Data entries
Content starts

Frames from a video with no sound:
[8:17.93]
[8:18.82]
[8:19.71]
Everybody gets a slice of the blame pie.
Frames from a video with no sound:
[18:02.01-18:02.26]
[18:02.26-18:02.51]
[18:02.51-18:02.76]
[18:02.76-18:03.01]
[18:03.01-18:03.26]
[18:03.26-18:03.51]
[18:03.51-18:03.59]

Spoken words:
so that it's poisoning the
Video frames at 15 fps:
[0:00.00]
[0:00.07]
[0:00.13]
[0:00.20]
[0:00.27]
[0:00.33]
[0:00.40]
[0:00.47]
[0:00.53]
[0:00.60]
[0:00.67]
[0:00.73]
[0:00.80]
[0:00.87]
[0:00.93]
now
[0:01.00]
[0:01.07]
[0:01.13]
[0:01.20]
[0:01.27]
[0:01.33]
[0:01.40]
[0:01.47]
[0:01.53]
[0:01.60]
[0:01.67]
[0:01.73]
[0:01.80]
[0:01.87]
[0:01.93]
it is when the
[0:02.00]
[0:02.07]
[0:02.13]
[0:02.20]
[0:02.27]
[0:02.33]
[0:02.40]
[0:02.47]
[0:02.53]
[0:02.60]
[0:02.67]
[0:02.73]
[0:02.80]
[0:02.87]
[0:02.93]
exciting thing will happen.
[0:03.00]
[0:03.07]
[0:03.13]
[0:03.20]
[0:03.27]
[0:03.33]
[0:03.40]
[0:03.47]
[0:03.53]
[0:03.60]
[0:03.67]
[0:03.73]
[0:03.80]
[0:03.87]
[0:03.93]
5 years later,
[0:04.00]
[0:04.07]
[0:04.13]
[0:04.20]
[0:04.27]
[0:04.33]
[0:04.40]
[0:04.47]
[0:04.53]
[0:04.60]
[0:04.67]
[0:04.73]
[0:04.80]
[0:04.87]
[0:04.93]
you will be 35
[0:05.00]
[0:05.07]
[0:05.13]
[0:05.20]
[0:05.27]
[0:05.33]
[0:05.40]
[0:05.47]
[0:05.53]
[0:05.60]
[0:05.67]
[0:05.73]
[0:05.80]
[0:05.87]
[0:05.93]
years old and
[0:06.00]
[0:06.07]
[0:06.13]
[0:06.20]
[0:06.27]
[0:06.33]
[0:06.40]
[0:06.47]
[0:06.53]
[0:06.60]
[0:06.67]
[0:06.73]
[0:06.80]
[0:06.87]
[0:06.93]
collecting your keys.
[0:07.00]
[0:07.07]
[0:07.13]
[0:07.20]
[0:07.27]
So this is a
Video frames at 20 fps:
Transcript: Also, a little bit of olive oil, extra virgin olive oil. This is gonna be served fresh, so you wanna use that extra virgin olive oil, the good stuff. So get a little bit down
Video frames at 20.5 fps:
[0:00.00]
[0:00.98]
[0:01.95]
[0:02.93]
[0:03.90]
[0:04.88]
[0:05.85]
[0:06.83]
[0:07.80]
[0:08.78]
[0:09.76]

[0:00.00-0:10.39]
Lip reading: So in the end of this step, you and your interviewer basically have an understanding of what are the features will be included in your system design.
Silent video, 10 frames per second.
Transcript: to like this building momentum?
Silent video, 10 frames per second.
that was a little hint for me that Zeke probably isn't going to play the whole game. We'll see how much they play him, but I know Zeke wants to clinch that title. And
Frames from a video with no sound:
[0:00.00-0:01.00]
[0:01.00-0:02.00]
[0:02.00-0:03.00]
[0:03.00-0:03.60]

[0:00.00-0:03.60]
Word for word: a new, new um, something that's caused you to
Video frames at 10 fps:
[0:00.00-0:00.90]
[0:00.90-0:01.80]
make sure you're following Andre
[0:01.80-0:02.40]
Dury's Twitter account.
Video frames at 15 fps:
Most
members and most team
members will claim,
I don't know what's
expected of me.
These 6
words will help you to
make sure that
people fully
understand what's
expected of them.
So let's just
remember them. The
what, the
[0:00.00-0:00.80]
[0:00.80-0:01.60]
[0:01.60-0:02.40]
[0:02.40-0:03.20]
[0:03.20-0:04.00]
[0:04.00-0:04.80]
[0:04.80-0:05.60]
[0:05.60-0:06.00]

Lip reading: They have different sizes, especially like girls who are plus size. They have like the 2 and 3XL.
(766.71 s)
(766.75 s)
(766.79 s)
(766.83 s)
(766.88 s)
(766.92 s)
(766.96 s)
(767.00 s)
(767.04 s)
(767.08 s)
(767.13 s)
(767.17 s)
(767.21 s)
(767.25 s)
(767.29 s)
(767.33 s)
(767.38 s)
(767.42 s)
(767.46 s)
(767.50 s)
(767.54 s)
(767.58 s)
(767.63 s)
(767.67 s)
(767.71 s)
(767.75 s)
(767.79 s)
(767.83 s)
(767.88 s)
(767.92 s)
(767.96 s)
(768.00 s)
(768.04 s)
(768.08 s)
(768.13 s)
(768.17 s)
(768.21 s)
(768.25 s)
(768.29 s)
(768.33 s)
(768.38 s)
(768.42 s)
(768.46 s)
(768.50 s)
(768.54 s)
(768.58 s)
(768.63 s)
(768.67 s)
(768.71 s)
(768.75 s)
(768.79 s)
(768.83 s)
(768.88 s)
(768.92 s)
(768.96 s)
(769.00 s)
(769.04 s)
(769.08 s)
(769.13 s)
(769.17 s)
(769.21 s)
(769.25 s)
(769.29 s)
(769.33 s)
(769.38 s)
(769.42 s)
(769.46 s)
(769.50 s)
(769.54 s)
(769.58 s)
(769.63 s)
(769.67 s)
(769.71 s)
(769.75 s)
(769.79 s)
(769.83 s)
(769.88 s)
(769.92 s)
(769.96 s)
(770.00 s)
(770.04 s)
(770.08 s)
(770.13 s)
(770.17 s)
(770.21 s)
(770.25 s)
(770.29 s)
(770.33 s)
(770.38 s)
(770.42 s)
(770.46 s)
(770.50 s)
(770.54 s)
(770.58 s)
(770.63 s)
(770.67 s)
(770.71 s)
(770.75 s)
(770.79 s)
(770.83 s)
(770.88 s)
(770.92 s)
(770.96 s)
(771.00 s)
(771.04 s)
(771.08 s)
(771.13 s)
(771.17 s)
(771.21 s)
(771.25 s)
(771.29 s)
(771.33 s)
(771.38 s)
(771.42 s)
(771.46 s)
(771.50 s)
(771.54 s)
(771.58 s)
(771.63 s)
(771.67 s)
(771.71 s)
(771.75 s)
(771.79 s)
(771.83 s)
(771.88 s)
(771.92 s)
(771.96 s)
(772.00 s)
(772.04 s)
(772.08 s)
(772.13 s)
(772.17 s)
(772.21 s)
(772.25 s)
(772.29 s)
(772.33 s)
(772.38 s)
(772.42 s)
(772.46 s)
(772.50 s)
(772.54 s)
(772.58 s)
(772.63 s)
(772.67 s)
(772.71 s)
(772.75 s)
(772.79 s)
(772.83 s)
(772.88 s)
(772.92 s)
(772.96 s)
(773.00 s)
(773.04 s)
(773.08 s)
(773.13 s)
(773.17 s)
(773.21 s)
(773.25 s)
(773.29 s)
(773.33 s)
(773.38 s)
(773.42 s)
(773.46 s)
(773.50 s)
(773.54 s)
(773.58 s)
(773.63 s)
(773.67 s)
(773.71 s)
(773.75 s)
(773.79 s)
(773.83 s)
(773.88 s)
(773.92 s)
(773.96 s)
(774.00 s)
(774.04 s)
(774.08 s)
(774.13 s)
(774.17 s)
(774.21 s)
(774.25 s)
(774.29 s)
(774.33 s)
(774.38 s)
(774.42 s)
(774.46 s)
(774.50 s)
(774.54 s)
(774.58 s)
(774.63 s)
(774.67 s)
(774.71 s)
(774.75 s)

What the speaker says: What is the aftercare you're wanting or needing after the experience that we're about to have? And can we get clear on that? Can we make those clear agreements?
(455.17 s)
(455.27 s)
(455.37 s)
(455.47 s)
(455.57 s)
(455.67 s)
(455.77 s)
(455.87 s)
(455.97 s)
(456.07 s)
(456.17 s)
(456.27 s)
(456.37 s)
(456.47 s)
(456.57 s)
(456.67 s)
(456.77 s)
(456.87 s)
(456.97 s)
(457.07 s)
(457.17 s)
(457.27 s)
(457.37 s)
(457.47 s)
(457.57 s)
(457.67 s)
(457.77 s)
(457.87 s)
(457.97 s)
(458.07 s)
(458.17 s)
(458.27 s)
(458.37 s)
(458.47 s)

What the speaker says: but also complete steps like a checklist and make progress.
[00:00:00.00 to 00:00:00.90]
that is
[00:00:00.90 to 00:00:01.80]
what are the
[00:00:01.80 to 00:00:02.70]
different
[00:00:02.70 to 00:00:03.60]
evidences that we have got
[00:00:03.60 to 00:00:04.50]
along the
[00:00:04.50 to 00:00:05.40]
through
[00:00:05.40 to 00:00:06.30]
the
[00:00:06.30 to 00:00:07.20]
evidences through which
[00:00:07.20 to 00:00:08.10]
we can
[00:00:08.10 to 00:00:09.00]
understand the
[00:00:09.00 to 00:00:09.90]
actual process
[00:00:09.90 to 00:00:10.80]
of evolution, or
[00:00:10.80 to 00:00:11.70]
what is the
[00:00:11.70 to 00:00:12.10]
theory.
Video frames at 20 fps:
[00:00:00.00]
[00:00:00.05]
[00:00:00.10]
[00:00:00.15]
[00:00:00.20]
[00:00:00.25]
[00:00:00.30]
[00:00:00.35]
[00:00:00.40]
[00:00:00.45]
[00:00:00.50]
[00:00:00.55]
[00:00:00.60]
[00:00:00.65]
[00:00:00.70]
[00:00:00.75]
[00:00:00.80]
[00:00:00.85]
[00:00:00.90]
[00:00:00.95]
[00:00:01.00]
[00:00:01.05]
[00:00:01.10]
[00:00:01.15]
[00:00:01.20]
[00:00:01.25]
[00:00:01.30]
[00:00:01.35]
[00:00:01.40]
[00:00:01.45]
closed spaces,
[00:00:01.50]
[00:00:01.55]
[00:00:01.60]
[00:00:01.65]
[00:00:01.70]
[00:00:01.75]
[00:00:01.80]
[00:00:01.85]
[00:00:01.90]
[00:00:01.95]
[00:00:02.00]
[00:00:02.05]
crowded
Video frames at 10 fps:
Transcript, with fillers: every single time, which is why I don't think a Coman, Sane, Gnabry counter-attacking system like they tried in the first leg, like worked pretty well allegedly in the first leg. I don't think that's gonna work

Content ends

**Exercise instructions:**
In the entries above, which lines hold the string "Transcript"? Report all of them.

**Response:**
Transcript: Also, a little bit of olive oil, extra virgin olive oil. This is gonna be served fresh, so you wanna use that extra virgin olive oil, the good stuff. So get a little bit down
Transcript: to like this building momentum?
Transcript, with fillers: every single time, which is why I don't think a Coman, Sane, Gnabry counter-attacking system like they tried in the first leg, like worked pretty well allegedly in the first leg. I don't think that's gonna work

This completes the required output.